EXTRACTED RECORDS Start Marker

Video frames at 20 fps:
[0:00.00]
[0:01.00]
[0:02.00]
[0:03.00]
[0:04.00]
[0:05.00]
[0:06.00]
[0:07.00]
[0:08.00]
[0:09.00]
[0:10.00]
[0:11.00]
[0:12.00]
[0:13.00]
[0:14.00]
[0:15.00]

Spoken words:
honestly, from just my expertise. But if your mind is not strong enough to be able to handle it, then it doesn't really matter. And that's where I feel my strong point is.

EXTRACTED RECORDS End Marker
EXTRACTED RECORDS Start Marker

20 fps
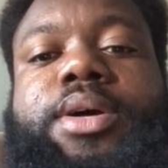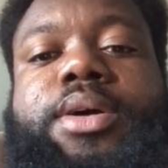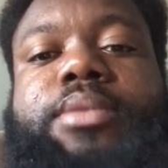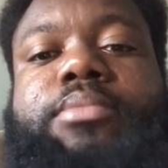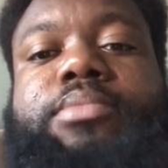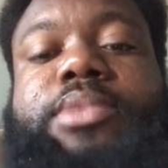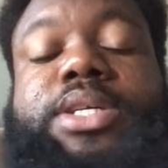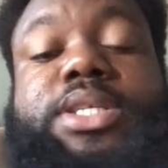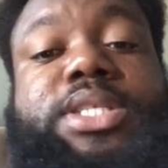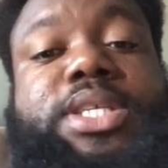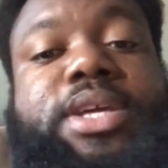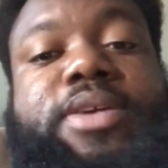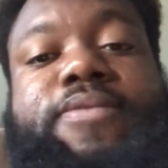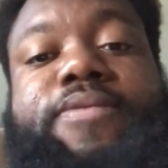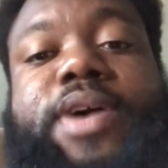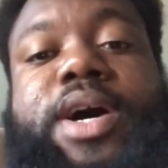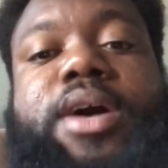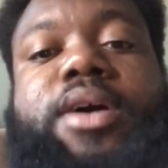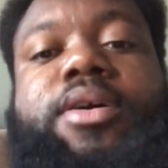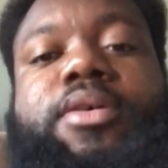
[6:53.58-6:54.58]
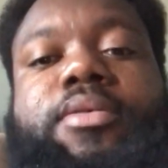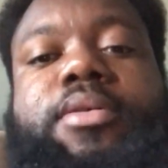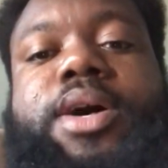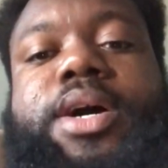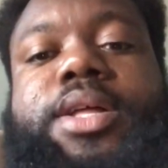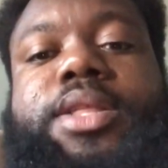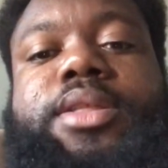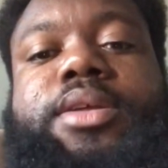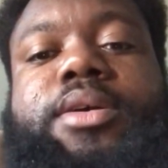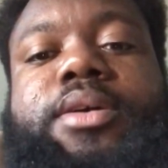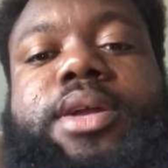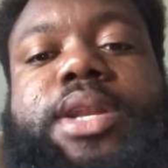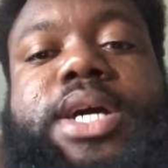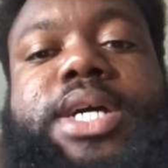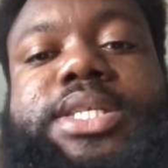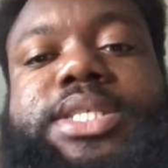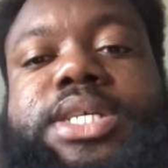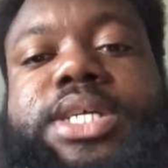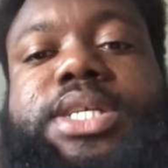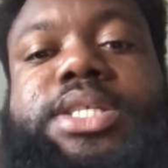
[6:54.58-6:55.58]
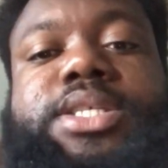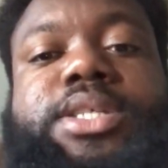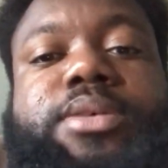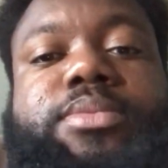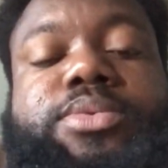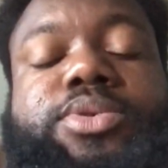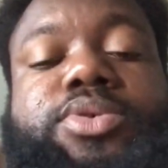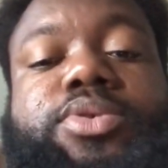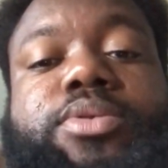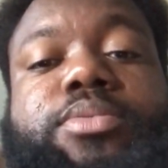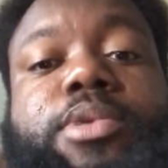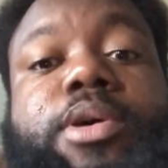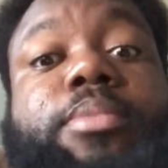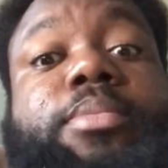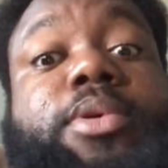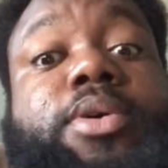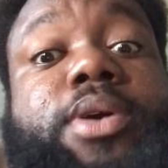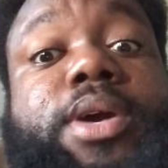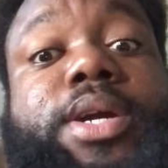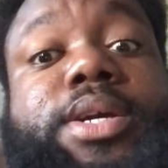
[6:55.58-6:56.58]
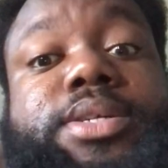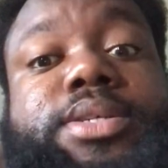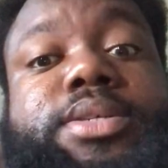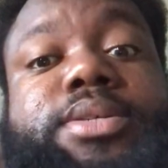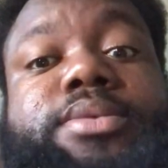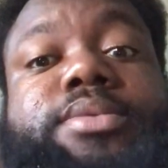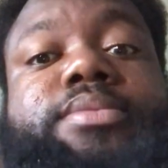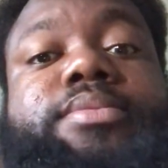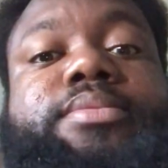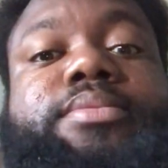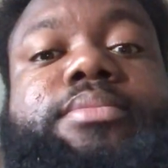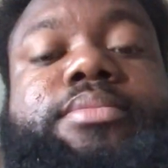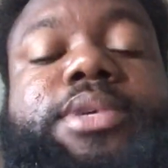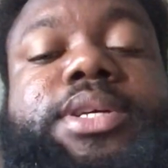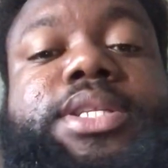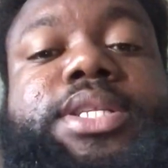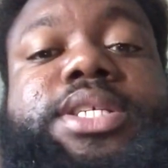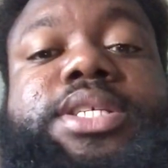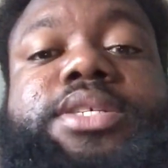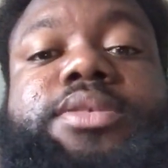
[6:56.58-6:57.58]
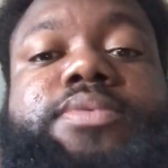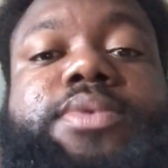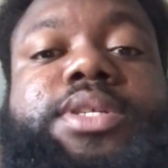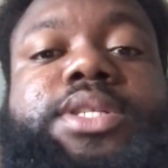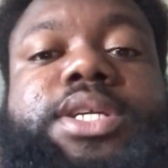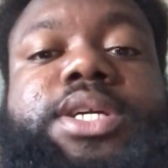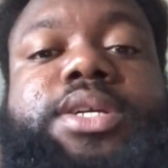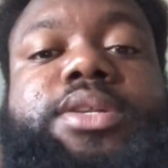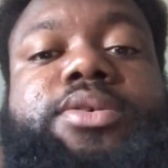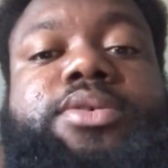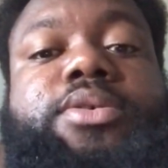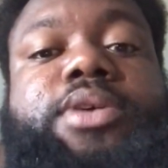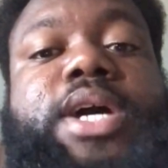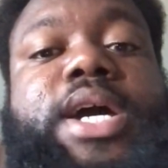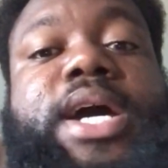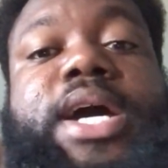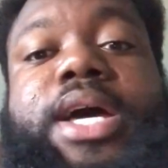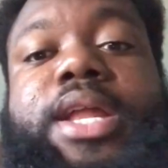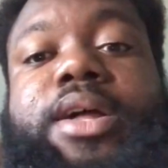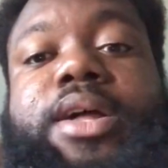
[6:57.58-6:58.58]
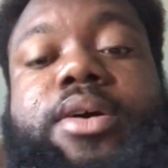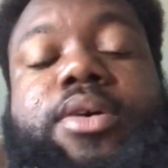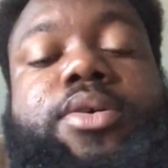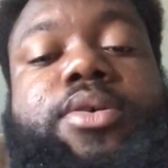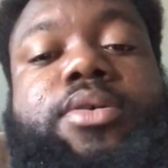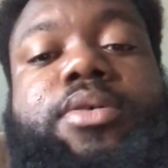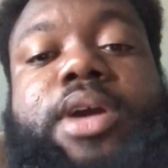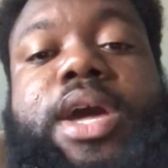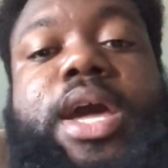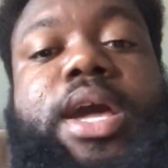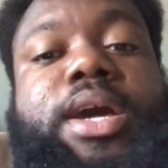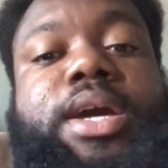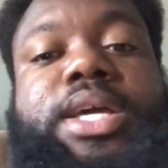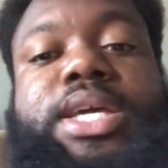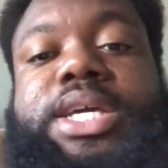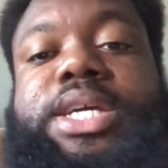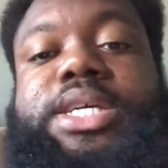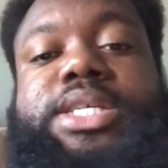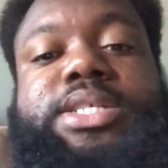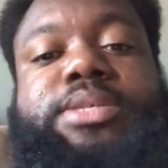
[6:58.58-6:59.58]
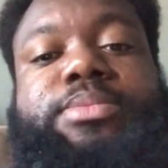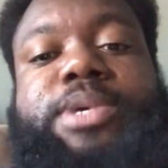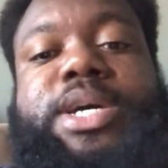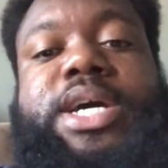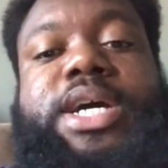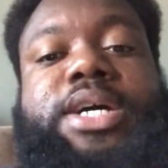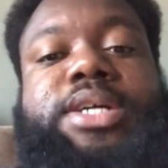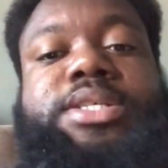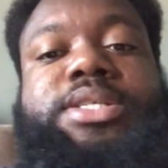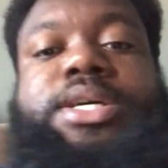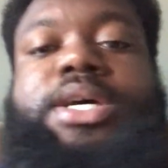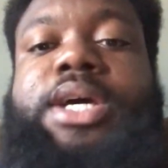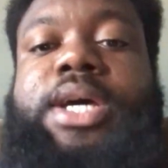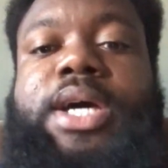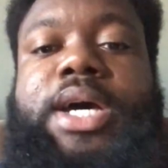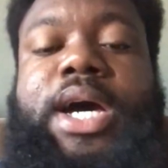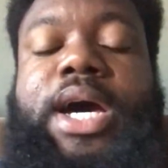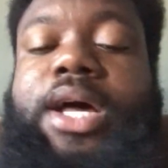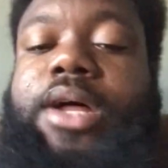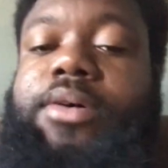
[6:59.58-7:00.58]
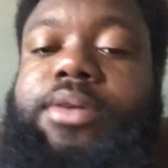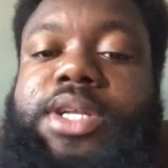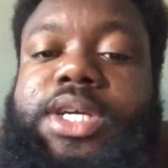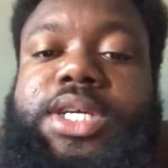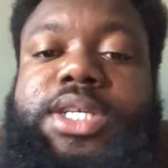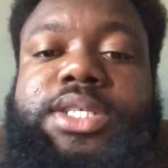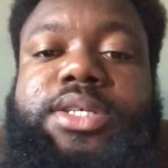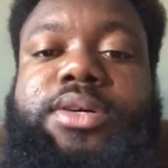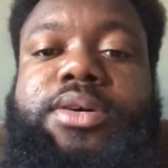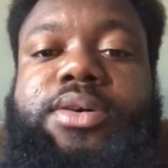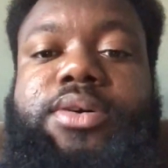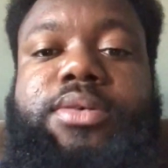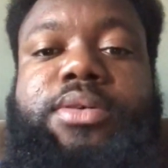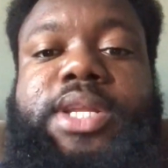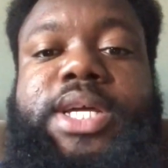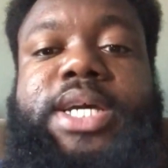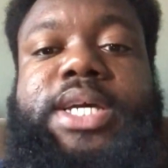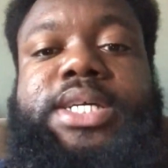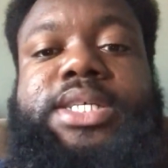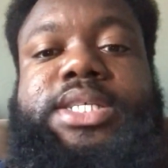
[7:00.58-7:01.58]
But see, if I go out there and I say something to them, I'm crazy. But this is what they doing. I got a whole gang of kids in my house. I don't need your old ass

EXTRACTED RECORDS End Marker
EXTRACTED RECORDS Start Marker

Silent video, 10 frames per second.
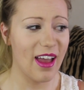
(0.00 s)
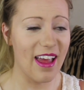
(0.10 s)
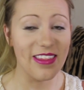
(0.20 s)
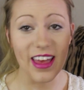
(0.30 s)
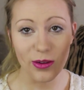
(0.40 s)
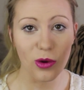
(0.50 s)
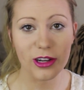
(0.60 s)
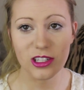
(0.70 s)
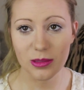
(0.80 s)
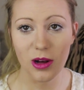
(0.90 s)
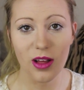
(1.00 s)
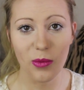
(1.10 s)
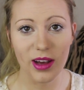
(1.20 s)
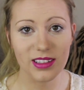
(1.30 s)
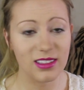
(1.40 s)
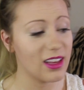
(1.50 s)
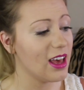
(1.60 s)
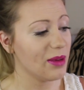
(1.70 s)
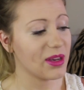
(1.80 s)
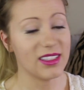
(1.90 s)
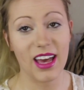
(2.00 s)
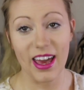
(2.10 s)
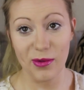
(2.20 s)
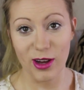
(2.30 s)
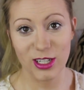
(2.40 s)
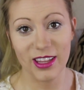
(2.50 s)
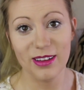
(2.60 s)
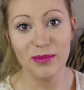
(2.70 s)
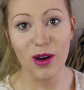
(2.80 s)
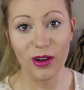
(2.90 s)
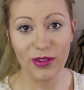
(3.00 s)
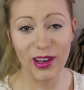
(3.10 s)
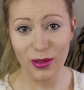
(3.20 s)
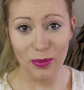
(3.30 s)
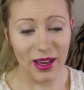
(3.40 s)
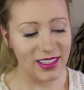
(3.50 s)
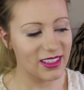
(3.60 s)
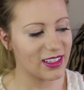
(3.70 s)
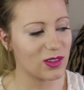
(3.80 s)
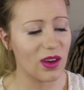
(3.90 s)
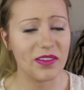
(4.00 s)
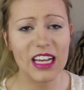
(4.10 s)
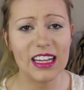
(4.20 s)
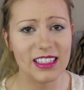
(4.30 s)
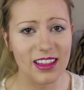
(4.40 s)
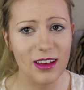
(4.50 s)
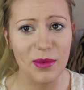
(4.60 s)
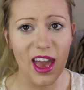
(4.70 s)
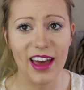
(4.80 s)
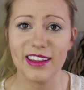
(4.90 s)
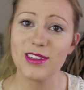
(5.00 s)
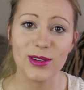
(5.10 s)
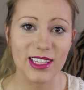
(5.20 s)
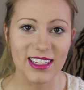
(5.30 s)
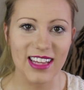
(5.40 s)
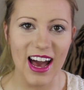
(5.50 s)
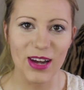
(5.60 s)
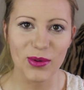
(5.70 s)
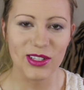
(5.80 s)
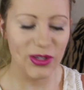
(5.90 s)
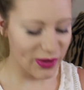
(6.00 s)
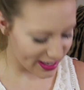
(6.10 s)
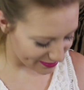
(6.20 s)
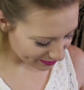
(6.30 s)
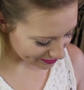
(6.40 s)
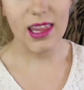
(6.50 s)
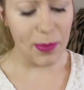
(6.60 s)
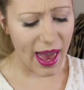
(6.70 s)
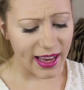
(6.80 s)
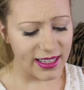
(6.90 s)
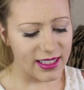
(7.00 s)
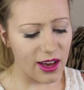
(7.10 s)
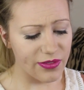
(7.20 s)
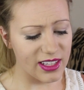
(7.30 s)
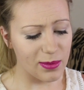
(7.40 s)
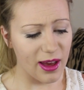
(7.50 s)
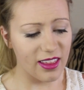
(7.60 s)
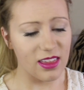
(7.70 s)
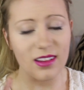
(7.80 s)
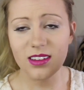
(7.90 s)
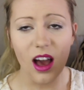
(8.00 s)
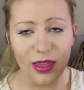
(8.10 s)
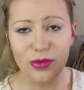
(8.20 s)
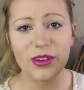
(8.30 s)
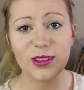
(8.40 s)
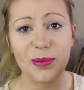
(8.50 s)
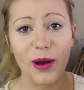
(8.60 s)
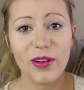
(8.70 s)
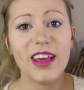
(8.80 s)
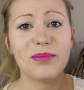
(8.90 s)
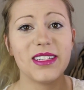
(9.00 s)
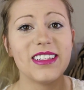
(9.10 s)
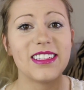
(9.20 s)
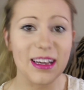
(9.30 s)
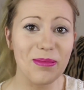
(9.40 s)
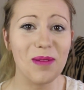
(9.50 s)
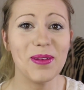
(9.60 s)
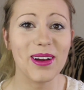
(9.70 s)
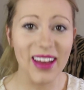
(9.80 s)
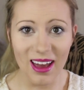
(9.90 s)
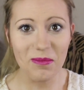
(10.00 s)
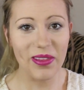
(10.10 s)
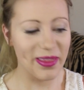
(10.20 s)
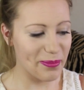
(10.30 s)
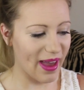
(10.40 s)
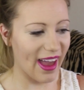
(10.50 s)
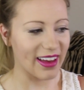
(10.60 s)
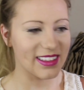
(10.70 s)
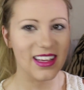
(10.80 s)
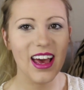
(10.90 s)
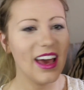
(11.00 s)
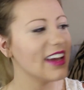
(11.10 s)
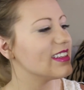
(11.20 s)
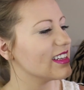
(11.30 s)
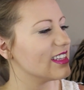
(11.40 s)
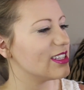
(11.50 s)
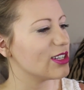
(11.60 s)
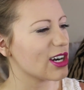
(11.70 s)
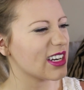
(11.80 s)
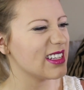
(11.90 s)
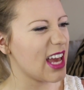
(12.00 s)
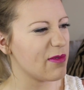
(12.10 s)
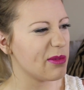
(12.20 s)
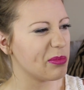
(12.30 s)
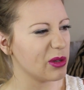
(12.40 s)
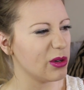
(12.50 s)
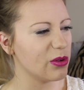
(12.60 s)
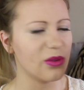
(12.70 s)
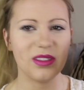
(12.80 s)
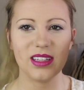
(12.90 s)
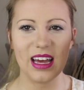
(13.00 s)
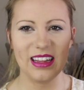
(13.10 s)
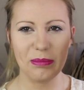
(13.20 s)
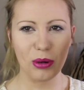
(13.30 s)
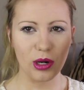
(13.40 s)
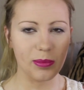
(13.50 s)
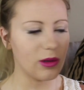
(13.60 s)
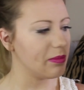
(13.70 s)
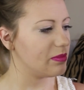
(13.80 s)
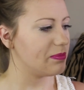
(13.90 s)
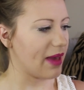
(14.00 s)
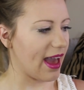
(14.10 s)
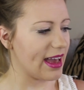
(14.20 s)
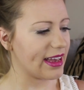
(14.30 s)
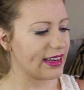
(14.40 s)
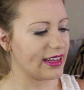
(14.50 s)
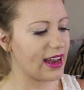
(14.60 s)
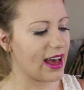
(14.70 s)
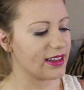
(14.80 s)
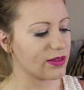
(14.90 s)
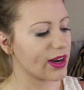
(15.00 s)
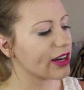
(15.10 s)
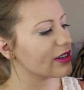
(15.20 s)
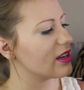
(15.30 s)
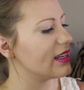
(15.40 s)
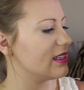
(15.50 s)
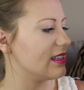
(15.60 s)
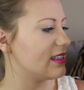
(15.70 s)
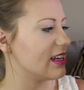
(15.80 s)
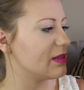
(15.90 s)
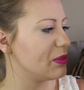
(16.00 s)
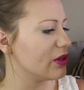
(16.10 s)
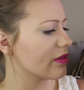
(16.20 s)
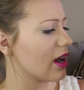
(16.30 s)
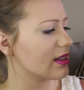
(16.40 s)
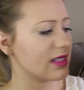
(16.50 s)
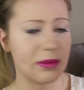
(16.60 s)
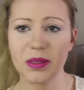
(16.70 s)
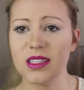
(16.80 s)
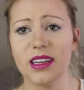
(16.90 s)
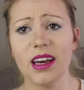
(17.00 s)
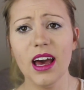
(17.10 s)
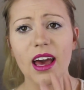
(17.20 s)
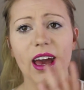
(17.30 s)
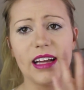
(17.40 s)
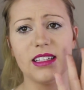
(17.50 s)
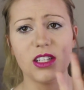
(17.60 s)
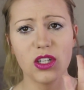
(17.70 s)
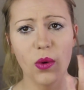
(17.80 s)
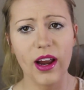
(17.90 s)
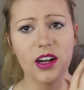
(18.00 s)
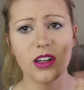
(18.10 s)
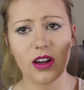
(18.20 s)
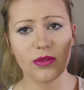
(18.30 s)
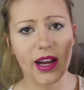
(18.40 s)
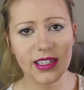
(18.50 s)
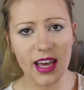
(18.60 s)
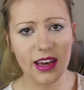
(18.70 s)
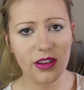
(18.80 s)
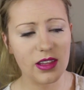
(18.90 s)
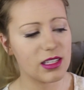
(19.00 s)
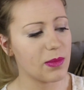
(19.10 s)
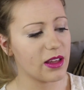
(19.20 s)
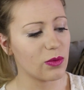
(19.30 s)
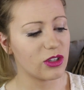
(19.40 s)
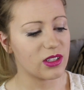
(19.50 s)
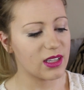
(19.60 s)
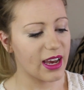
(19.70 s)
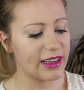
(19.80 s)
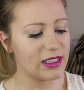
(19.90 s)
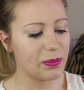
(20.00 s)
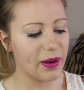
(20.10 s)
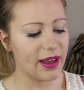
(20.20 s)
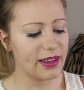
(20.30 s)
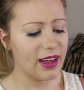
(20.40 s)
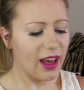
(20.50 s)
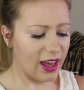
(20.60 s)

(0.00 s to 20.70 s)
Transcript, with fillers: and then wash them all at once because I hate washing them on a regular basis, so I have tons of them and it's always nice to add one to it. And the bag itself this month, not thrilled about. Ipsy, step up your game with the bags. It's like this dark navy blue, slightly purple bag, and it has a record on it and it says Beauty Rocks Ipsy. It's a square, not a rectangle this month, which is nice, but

EXTRACTED RECORDS End Marker

— TASK REQUIREMENTS —
All lines of the records containing "frames" should be shown.

— RESPONSE TO THIS TASK —
Video frames at 20 fps:
Silent video, 10 frames per second.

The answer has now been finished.